La semana pasada, el día 3 de diciembre, fue celebrado el Día Internacional de las Personas con Discapacidad. Esta fecha fue proclamada en la década de los ochenta por la organización Naciones Unidas, con la intención de fomentar desde las naciones la incorporación de personas con discapacidades en las actividades de la sociedad.

Ícono para indicar zonas de acceso a personas con discapacidad. Buenos Aires, 2010.

En las aceras de las ciudades latinoamericanas, igual que en muchas ciudades en todo el mundo, se pueden ver los íconos que señalizan las zonas para el paso de personas con discapacidad. Este ejemplo tan visible, de una arquitectura sin barreras, lo podemos ver actualmente en algunas aceras de Caracas, donde el ícono aparece pintado sobre la superficie de las rampas que conectan las aceras con la calle.
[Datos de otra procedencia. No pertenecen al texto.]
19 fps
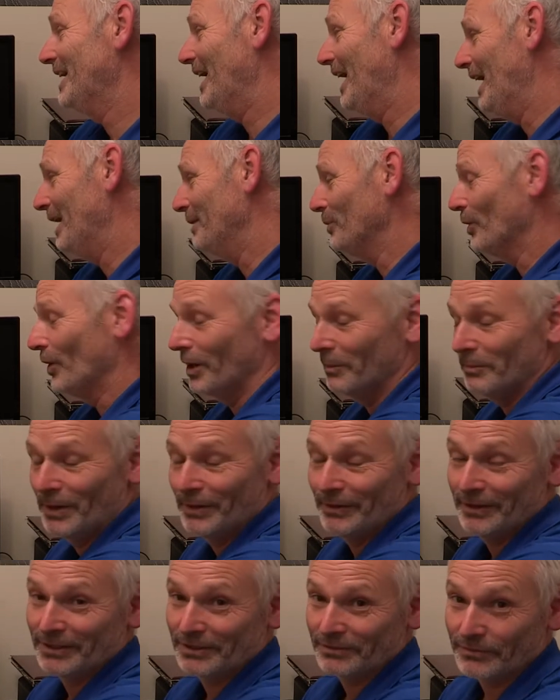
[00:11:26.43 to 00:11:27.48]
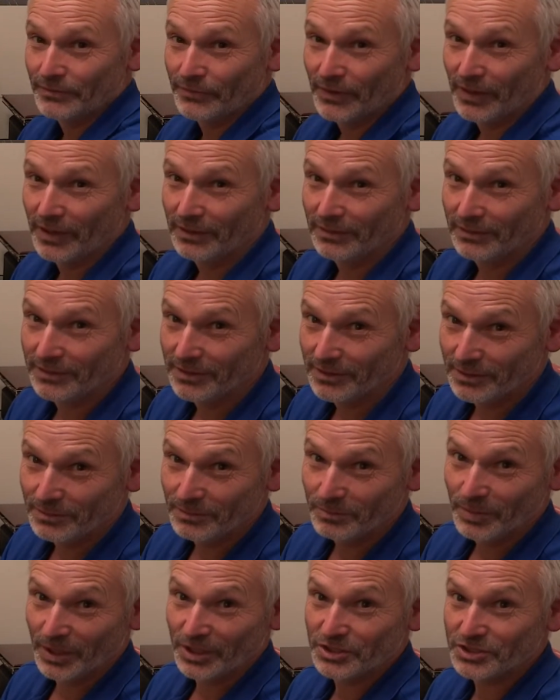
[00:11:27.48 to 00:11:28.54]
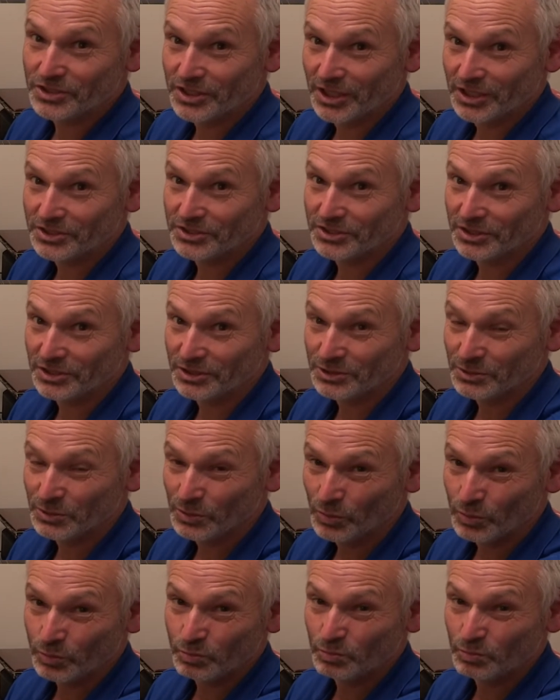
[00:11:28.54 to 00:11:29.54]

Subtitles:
And my American friend did bench testings with,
En esas dos imágenes: una construida con material cerámico y la que aparece pintada sobre la superficie, se exponen dos tipos de ciudad. La primera habla de una ciudad que ha podido conectar las políticas públicas y las acciones urbanas con una idea definitiva de urbanismo, una ciudad permanente. Y en la otra, a pesar que el uso de nuevas tecnologías y materiales (como las tintas de alto tráfico) posibilitan una solvencia en el cumplimiento de su propósito, esta nos cuenta sobre una ciudad que está siendo construida para el corto plazo, una ciudad efímera.

El espacio público en la ciudad es un importante ámbito para las acciones que posibiliten el libre tránsito de personas con discapacidad. Algunos términos muy conocidos han sido empleados para agrupar las acciones con miras a este propósito: Arquitectura sin barreras, Diseño para todos, Diseño universal, Accesibilidad, Design for all, Diseño inclusivo, etc.

Estos conceptos están implícitos en las herramientas y metodologías para que propician la inclusión de todas las personas, desde la concepción hasta la implantación de productos y espacios.

Diseño para Todos es la intervención sobre entornos, productos y servicios con la finalidad de que todas las personas, incluidas las generaciones futuras, independientemente de la edad, género, las capacidades o el bagaje cultural, puedan disfrutar participando en la construcción de nuestra sociedad, en igualdad de oportunidades para participar en actividades económicas, sociales, culturales, de ocio y recreativas y pudiendo acceder, utilizar y comprender cualquier parte del entorno con tanta independencia como sea posible”. (“Diseño para Todos – un conjunto de Instrumentos”. Francesc Aragall, Barcelona, 2001).

Este concepto fue acuñado a mediados de los años ochenta por el arquitecto Ron Mace, fundador del Center for Universal Design de la NC State University. “Universal design seeks to encourage attractive, marketable products that are more usable by everyone. It is design for the built environment and consumer products for a very broad definition of user.” – Ron Mace

Para la investigadora Jordana Maisel del Center for Inclusive Design and Enviromental Access de la Universidad de Buffalo en los Estados Unidos, Diseño para Todos es “el diseño de productos, sistemas y entornos que permitan continuamente  la autonomía de un mayor segmento de la población”.

En este video aparece un paseo de Gonzalo Rivas y la periodista Eva Braña por la ciudad de Sevilla: barreras arquitectónicas para las personas en silla de ruedas.

Sobre esta materia se podrían escribir cientos de páginas. El diseño orientado a personas con deficiencias tiene el reto de hacer transparente, seguro y accesible el manejo de instrumentos, los recorridos por la ciudad y el acceso a la información. En este sentido, el diseño tiene que facilitar a la mayoría de las personas la compresión de su entorno y la operación de los productos. En el caso de las barreras físicas para personas discapacitadas, como aceras sin rampas, pasamanos de seguridad, ángulos de visión, libre tránsito de sillas de ruedas en edificios, etc., ya no se justifica que no se incorporen en el proyecto los principios del Diseño Universal.

Muchos autores han registrado, en términos de antropometría, estos valores y parámetros. Por lo que no se trata de un problema de diseño y si un espacio para la decisión, para la voluntad política. Aún queda mucho por hacer. Todavía podemos ver infinidad de rayados para el paso de peatones que terminan en sus dos extremos contra el escalón que provoca la calzada: una ciudad llena de barreras.